Evil US web giants shield terrorists? Evil spies in net freedom crush plot?

Calm Down and Carry On

Analysis Evil US Internet companies are shielding terrorists plotting our destruction! Woo! Evil Tory bastards are using the Woolwich Report as an excuse for a further crackdown on the Internet, muslims and ultra-left Guardian columnists.* Woo!

Or, perhaps, neither of the above? All the shouting is based on the parliamentary Intelligence and Security Committee's report, looking into the matter of whether the British intelligence agencies could have prevented the murder of Fusilier Rigby by muslim extremists in Woolwish last year.

The Woolwich report (available here) certainly uses language likely to displease US Internet companies: but quite a bit of what it says is true, and the entire report presents a much more nuanced picture than the grandstanding of some politicians and the ranting of some newspapers might suggest.

Did anyone actually read this?

Here's part of the statement issued by the Committee authors on the report's publication:

We have examined whether the [British intelligence] Agencies could have discovered this intelligence before the attack, had they had cause to do so: it is highly unlikely. What is clear is that the one party which could have made a difference was the company on whose system the exchange took place. However, this company does not regard themselves as under any obligation to ensure that they identify such threats, or to report them to the authorities. We find this unacceptable: however unintentionally, they are providing a safe haven for terrorists.

Our Report considers the wider relationship between law enforcement authorities and Communications Service Providers. None of the major US companies we approached proactively monitor and review suspicious content on their systems, largely relying on users to notify them of offensive or suspicious content. We also found that none of them regard themselves as compelled to comply with UK warrants obtained under the Regulation of Investigatory Powers Act 2000.

Therefore, even if MI5 had sought information - under a warrant - before the attack, the company might not have responded. They appear to accept no responsibility for the services they provide. This is of very serious concern: the capability of the Agencies to access the communications of their targets is essential to their ability to detect and prevent terrorist threats in the UK.

That might have been more tactfully put, but it is not entirely nonsense. The company in question is not named in the report, but is generally understood to be Facebook. For brevity we'll refer to it as that. In December 2012 one of the killers, Michael Adebowale, was involved in an online exchange where he expressed "in the most graphic terms" his intention to murder a soldier. Had the security services been aware of this at the time his status as a low level SoI (Subject of Interest) would have been escalated dramatically and there would have been "a significant possibility that MI5 would have been able to prevent the attack."

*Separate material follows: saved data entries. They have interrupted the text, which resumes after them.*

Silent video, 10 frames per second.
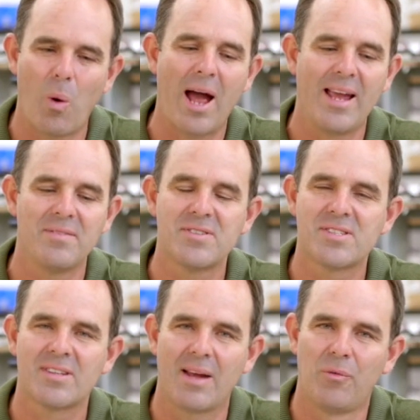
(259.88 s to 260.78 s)

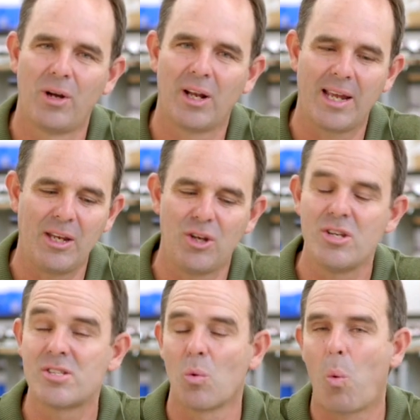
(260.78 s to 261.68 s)
waves and really
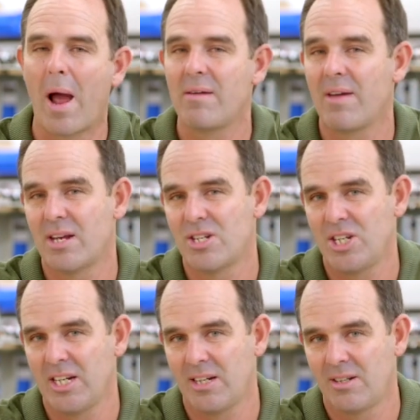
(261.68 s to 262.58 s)
use the wave
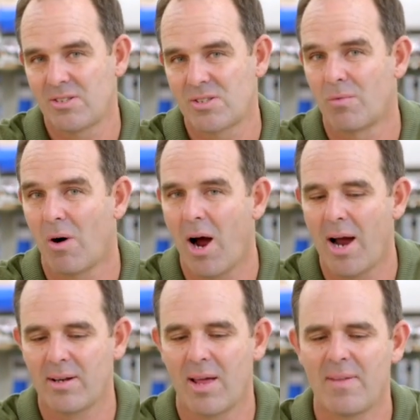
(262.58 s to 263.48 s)
energy to
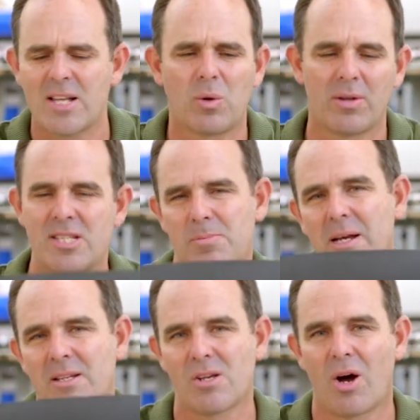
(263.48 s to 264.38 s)
ride. And that's what this has
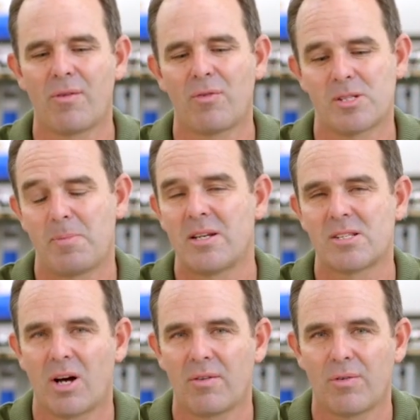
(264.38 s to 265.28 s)
been designed for. It's been
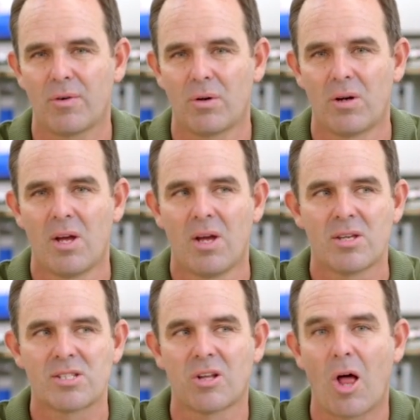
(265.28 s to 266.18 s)
designed for
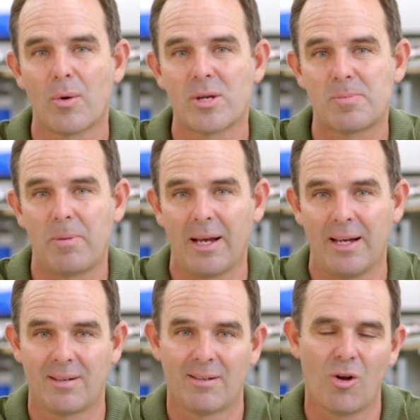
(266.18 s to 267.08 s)
slower
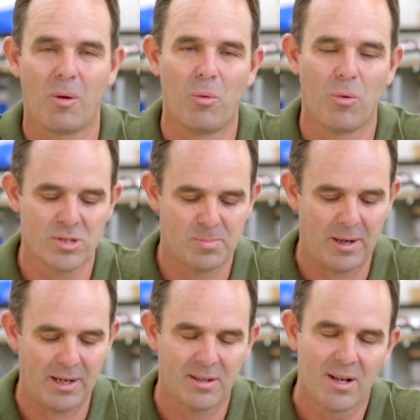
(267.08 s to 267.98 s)
speed, not more
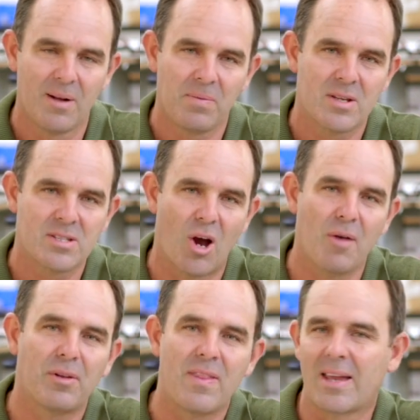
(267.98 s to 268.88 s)
speed. So
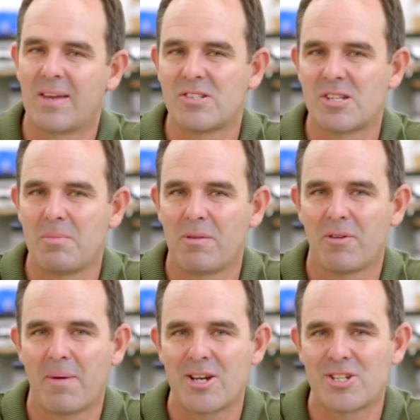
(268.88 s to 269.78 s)
hopefully that gives you some
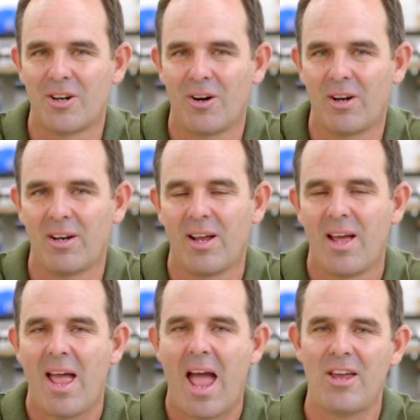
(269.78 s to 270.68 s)
information on
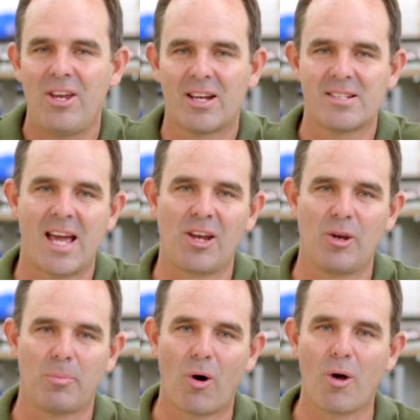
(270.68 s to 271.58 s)
how you can take
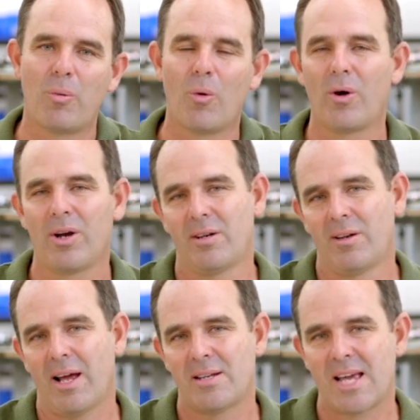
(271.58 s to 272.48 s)
your Pro board
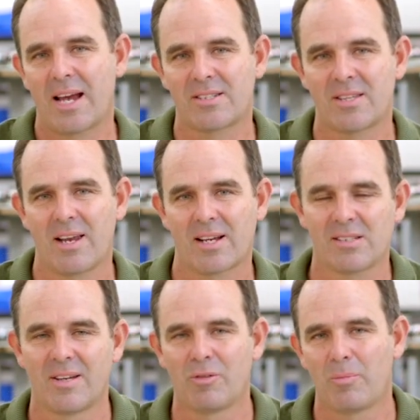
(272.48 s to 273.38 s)
and take it to the next
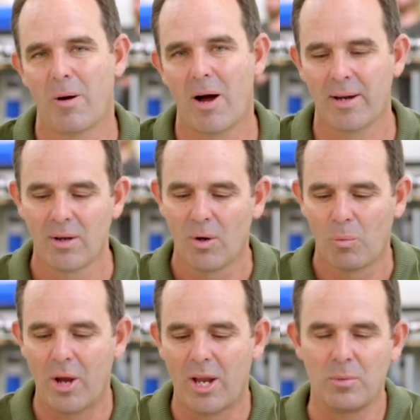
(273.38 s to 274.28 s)
level by
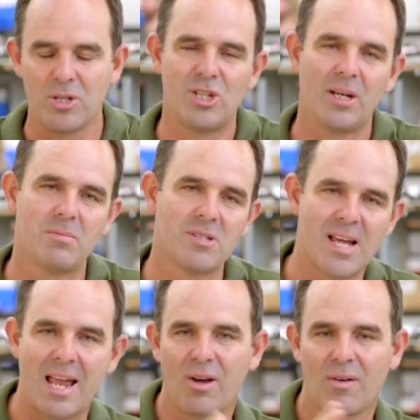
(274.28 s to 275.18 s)
working with shims,
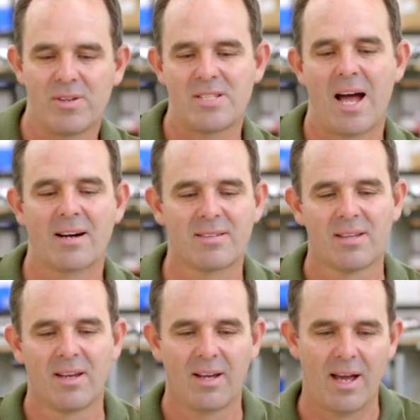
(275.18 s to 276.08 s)
taking off the duct,
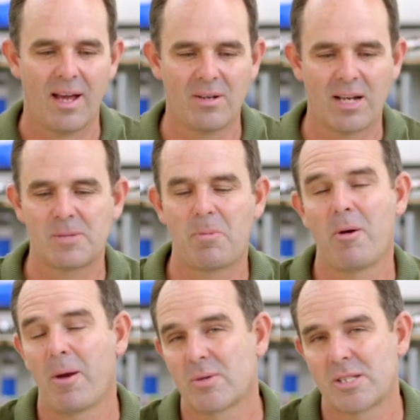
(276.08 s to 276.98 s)
and
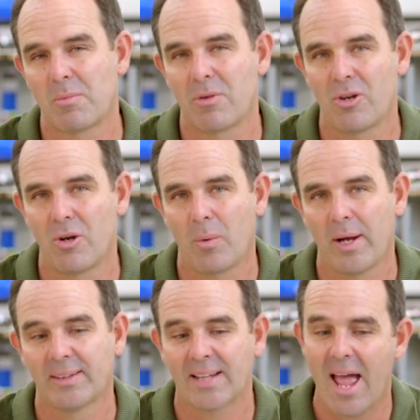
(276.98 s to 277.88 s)
experimenting with some of the new
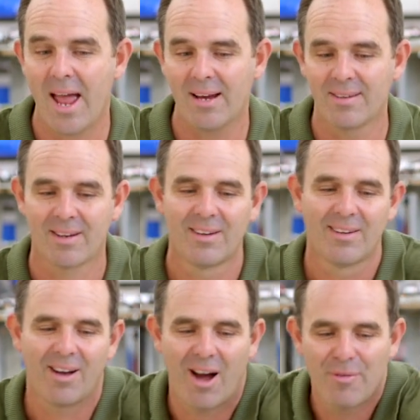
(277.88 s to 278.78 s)
wings. And
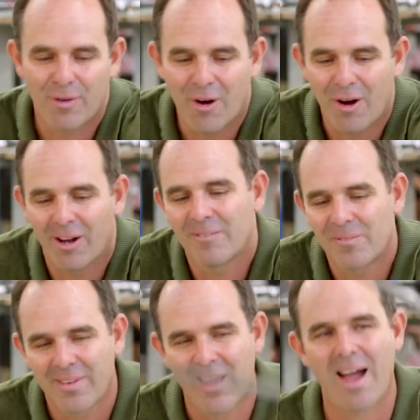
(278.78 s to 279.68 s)
I forgot,
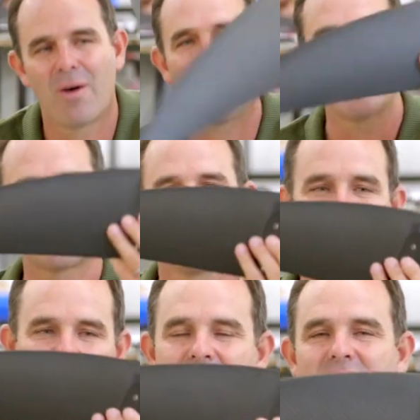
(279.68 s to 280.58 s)
our race
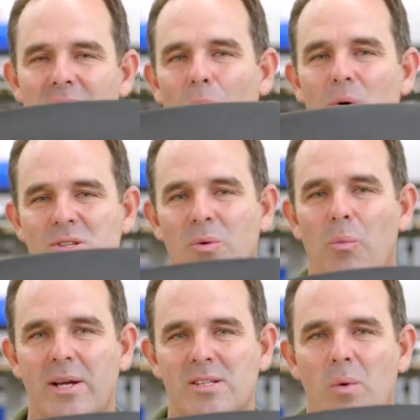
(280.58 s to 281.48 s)
wing. This is an awesome
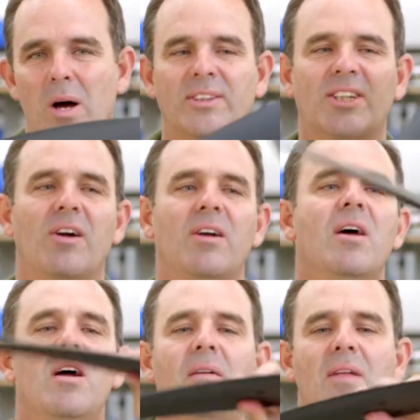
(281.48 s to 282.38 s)
wing as well. So
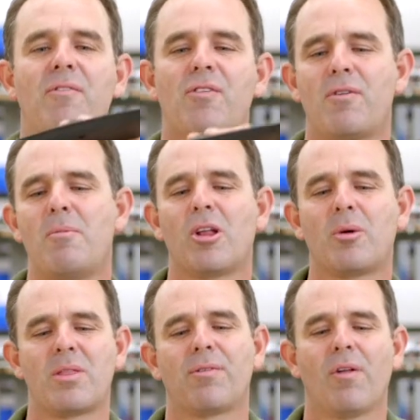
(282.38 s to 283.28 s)
if you're familiar
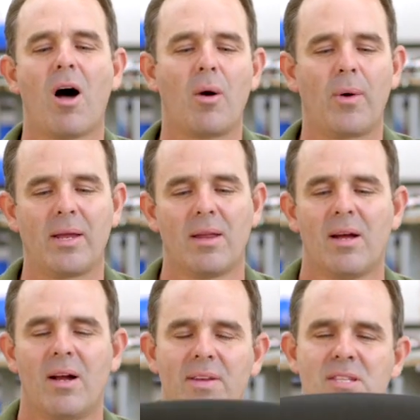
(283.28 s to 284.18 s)
with the fly wing,
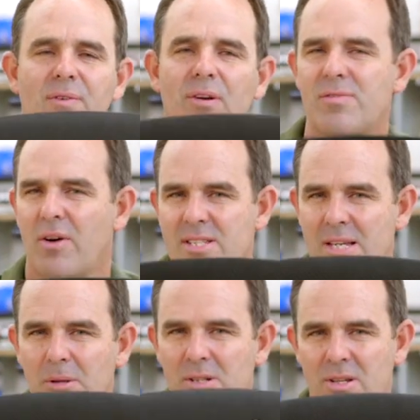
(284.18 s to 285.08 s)
this feels very
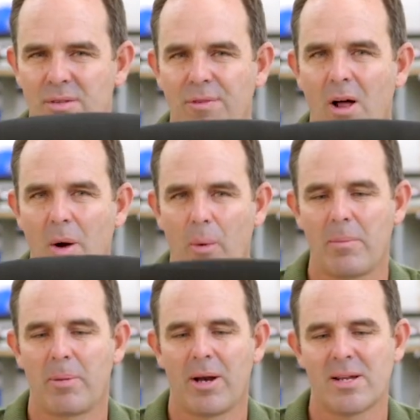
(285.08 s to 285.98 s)
similar to the fly
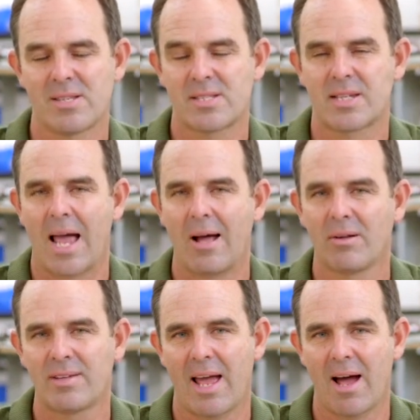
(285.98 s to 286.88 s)
wing, but it's a
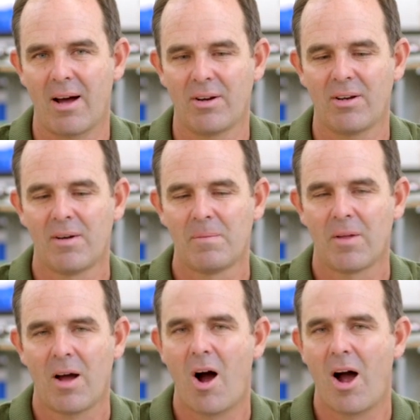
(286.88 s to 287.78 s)
scaled down,
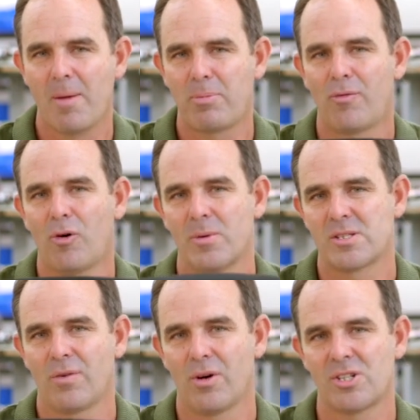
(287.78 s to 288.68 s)
higher performance
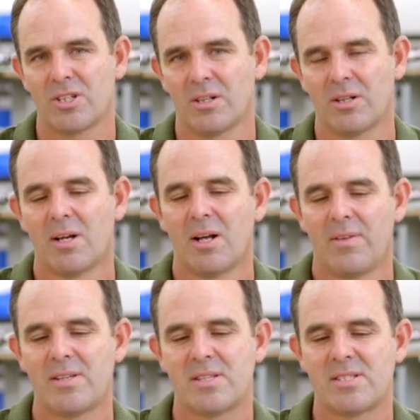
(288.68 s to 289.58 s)
version.
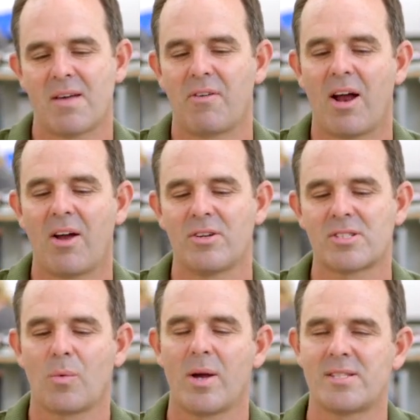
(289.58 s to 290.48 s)
This is 700
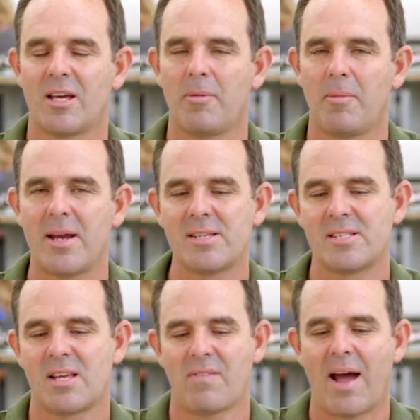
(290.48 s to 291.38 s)
square centimeters
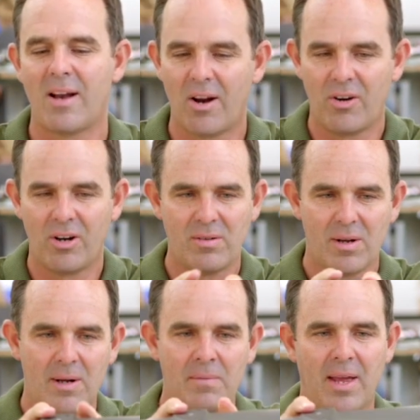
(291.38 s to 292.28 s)
instead of 800.
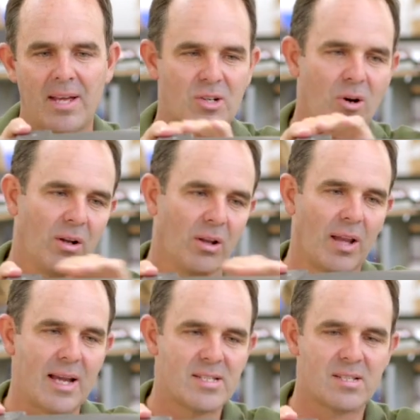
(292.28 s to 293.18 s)
It's got
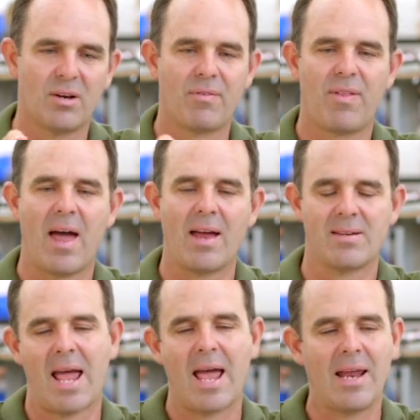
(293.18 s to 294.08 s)
less of that
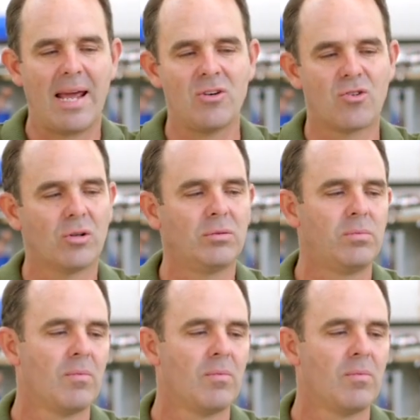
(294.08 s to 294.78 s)
anhedral.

Which seems perfectly reasonable. It is however unreasonable to conclude that US web companies, or CSPs (Communications Service Providers, as the report styles them) are totally OK about terrorists crawling all over their systems plotting jihad. Quite the reverse - they undoubtedly do host various and varied stews of villainy, but that's not entirely good for business (or relations with governments). Terrorist content is one of the reasons they kill accounts (at least four of Adebowale's accounts were disabled by the company for terrorist-related reasons) and hey, if you can randomly zap pictures of women breastfeeding then you can also zap stuff that at least sounds like it might be a tad more dangerous.

But it appears you can't always zap the right ones all of the time. The particular exchange in question seems not to have been reported or to have tripped any automated triggers, and Facebook only found it after the event. Adebowale had a total of 11 accounts, seven of them disabled by Facebook and one by himself, but it's not clear if Facebook knew about his multiple accounts prior to the attack.

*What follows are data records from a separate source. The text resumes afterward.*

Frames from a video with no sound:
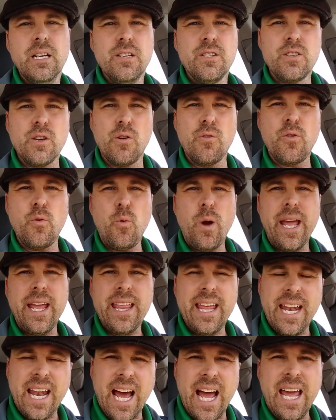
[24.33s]
So the way
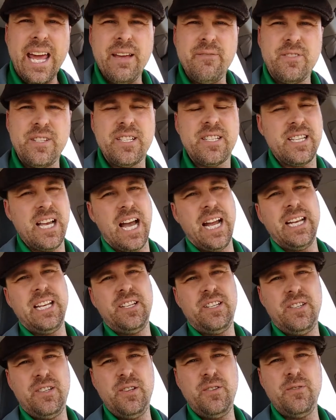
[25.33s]
that I have
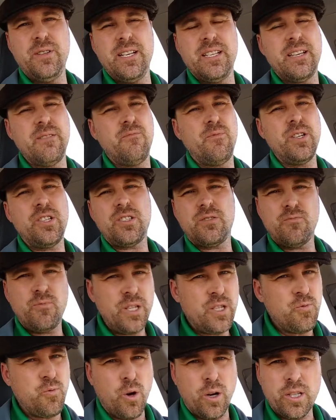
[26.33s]
decided to do this, and which
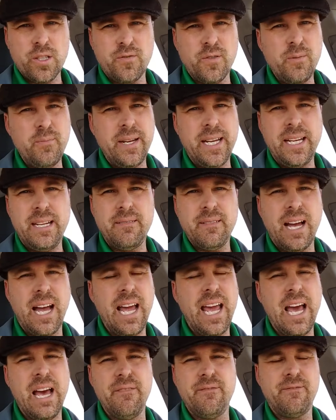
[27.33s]
which works for me,
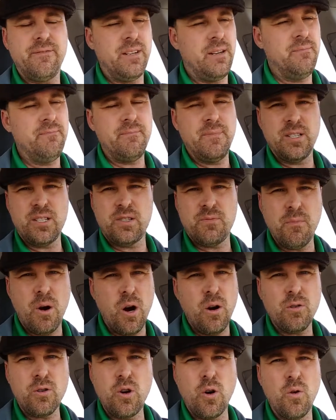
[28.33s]
I have a, a
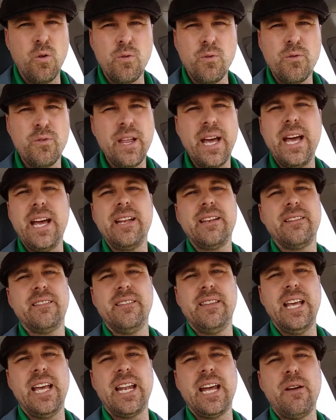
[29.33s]
small goal that
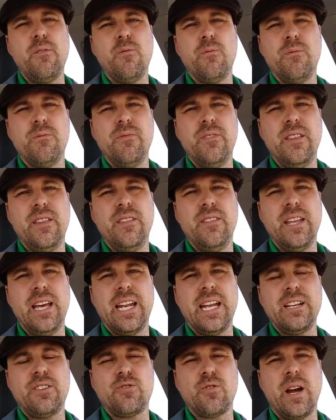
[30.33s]
that I that
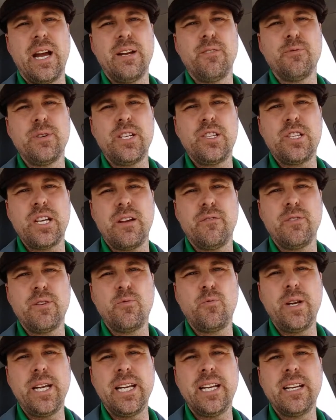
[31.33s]
I try and reach every
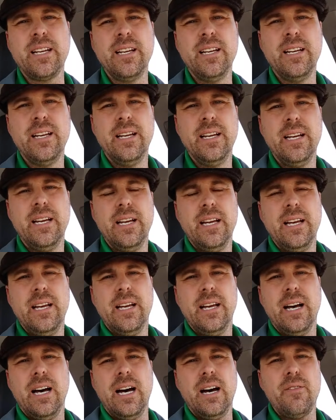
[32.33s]
week.
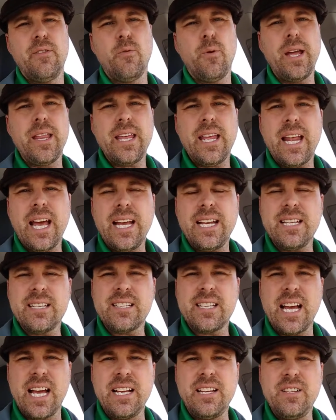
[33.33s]
Uh, the way that I
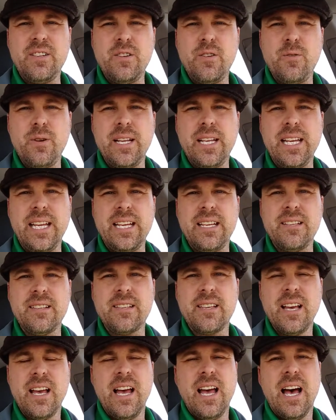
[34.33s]
decide to do it
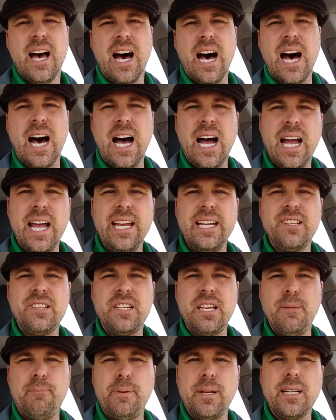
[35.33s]
is I
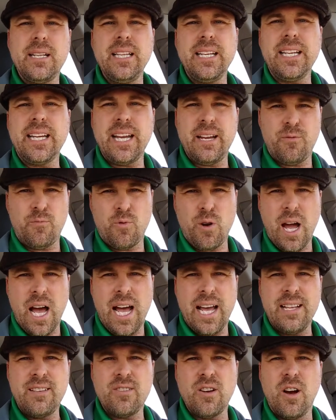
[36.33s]
typically get
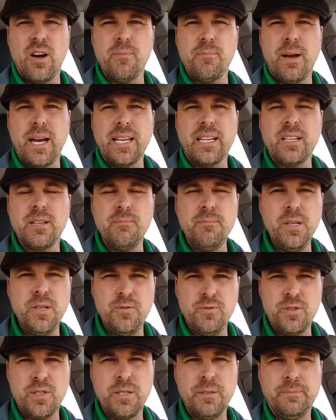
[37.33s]
rides on my
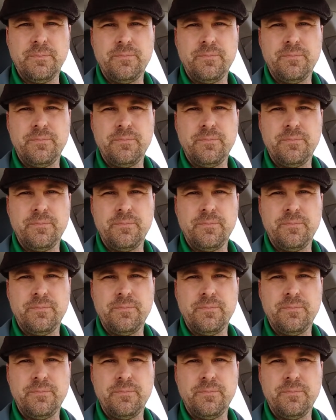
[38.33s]
commute,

Not spotting the "kill a soldier" exchange was undoubtedly a fail on Facebook's part, but it was a shit-happens kind of fail, the sort that Facebook is undoubtedly going to be looking at to see if its systems could be improved. As we say, this sort of stuff is bad for business, and it's absolutely in the interests of the US CSPs to get some kind of lid on it.

Does that mean they should "proactively monitor and review suspicious content on their systems"?

Well, the proactively bit is a big ask and I'm not sure that's what the ISC is really asking. Accurately and effectively crunching vast numbers of posts before they go live simply is not possible. Using automated systems to flag suspicious posts is kind of possible, but setting this up so you don't drown in false positives is tricky, and what you then do with the information after you catch a post like Adebowale's is not as straightforward as your honest Daily Mail leader writer might think.